Igor Pro テクニカルサポート
更新日: 14/10/28

Multipeak Fitting 1.x のベースライン (定数項と3次式) について

この文書は、IGOR Pro 6.0 とそれ以前に含まれている Multipeak Fitting 1.x のフィッティングにおけるベースラインの扱いについて述べています。IGOR Pro 6.1 以降にも、過去のバージョンとの互換性のために、Multipeak Fitting 1.x が含まれていますが、ベースラインを明示的に扱うことができる Multipeak Fitting 2.x が追加されていますので、新しいバージョンをご利用ください。

Mutipeak Fitting 1.x では、ベースラインを指定しなくても、暗黙の「定数項」が含まれています。例えば、Gauss ピークが2つあるデータ Y は

Y = 定数項 + 1つ目の Gauss ピーク + 2つ目の Gauss ピーク

というように、3つの情報を足し合わせたデータ全体とフィッティングされます。既定の状態では、この定数項はグラフにも FitSetupPanel にも表示されませんが、FitSetupPanel の Tweaks ボタンをクリックして、FitTweaksPanel を表示して、「Display baseline trace」のチェックボックスをオンにすると、緑色のラインでグラフ上に表示されます。

以下はサンプルファイルの実行例ですが、赤の4つのピークと緑のベースライン (定数項) が表示されています。

Multipeak Fitting では、複数のピークをフィッティングで抽出することができますが、先にも述べましたように、ピークごとにフィッティングを実施するのではなく、上記の式のように複数のピークを足し合わせた全体と、オリジナルのデータの差ができるだけ小さくなるように処理されます。

付属のサンプルのようにピークがブロードで分離が不十分な場合にも、隣接するピークのテールの重なりを考慮することで、スペクトル全体を表現することができます。ただし、すべてテールを加味するとどうしてもデータ全体がかさ上げされてしまいますので、それを補正するために、特に指定がなくても、定数項 (いわゆるゲタ) を考慮する仕組みになっているようです。

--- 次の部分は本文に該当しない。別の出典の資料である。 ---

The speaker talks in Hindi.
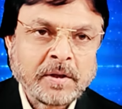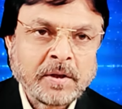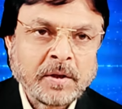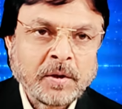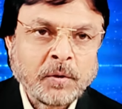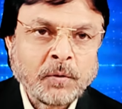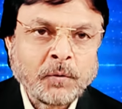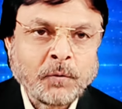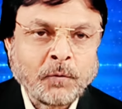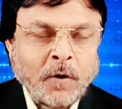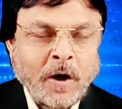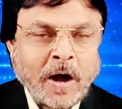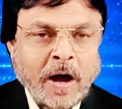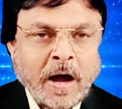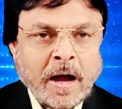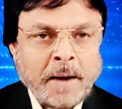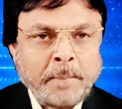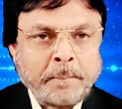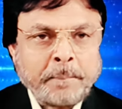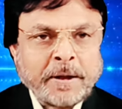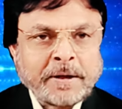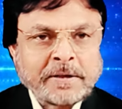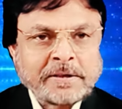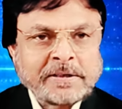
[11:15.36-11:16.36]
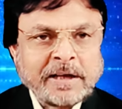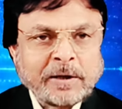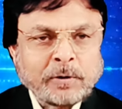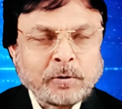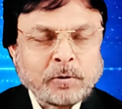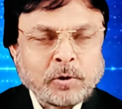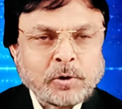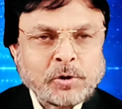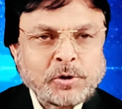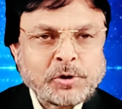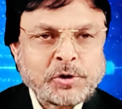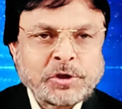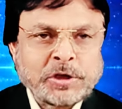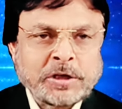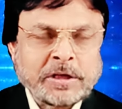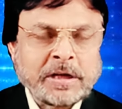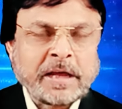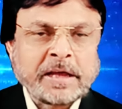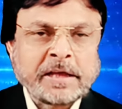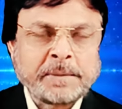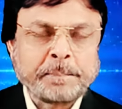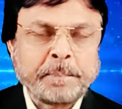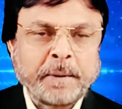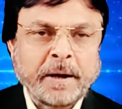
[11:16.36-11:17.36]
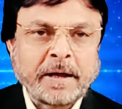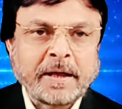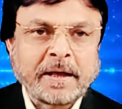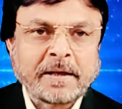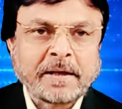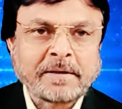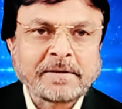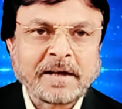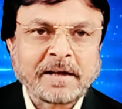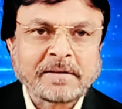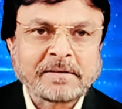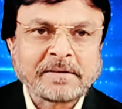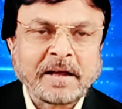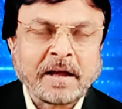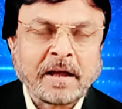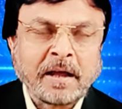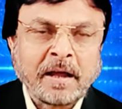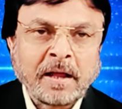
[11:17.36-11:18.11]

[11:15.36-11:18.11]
वहां पर ये कुछ नहीं पाया जाता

ピークごとにベースラインを考慮することができればよいのですが、フィッティング計算の性質上、同質なパラメータを区別することができませんので、ピークごとにベースラインを定義することはできません。

なお、FitSetPanel の Baseline のチェックボックスをチェックすると、定数項の代わりに3次式 (a+b*x+c*x2+d*x3に) が追加されます。ベースラインにドリフトが認められる場合などに有効です。

いずれの場合にも、FitSetPanel 中央のパラメータのリストには Baseline の情報は表示されません。定数項の場合は、フィッティング実行後の履歴ウィンドウの K0 の値、3次式の場合は、K0~K3 の値 (K0+K1*x+K2*x2+K3*x3) がそれぞれ対応しており、フィッティングデータごとの coef ウェーブに保存されています。

付属のサンプルエクスペリメントの場合には、

root:'data set 1':WMPeakFits:Current:coef

に coef ウェーブがあります。

ベースライン (定数項あるいは3次式) に続いて、番号の若いピークから順に、Amplitude、Position、Width の情報が coef ウェーブに保持されています。

繰り返しになりますが、それぞれのピークでは、ベースラインは考慮されていません。グラフ上では、それぞれのピーク (赤) のラインが Y=0 より少し浮いていますが、これは、FitTweakPanel の Offset peaks to baseline の指定 (デフォルトではピーク高さの10%) に従って、見やすさのために浮かせて表示されています。

そのため、得られたパラメータから、ピークを算出しそれを足し合わせただけでは、オリジナルのデータを再現することはできません。共通のベースライン (定数項あるいは3次式) を足し合わせるようにして下さい。

なお、Multipeak Fitting 2.x では、ベースラインを Panel 上で確認でき、定数項 (Constant) と3次式 (Cubic) 以外にも、なし (None) 、直線 (Linear) などから選択することもできます。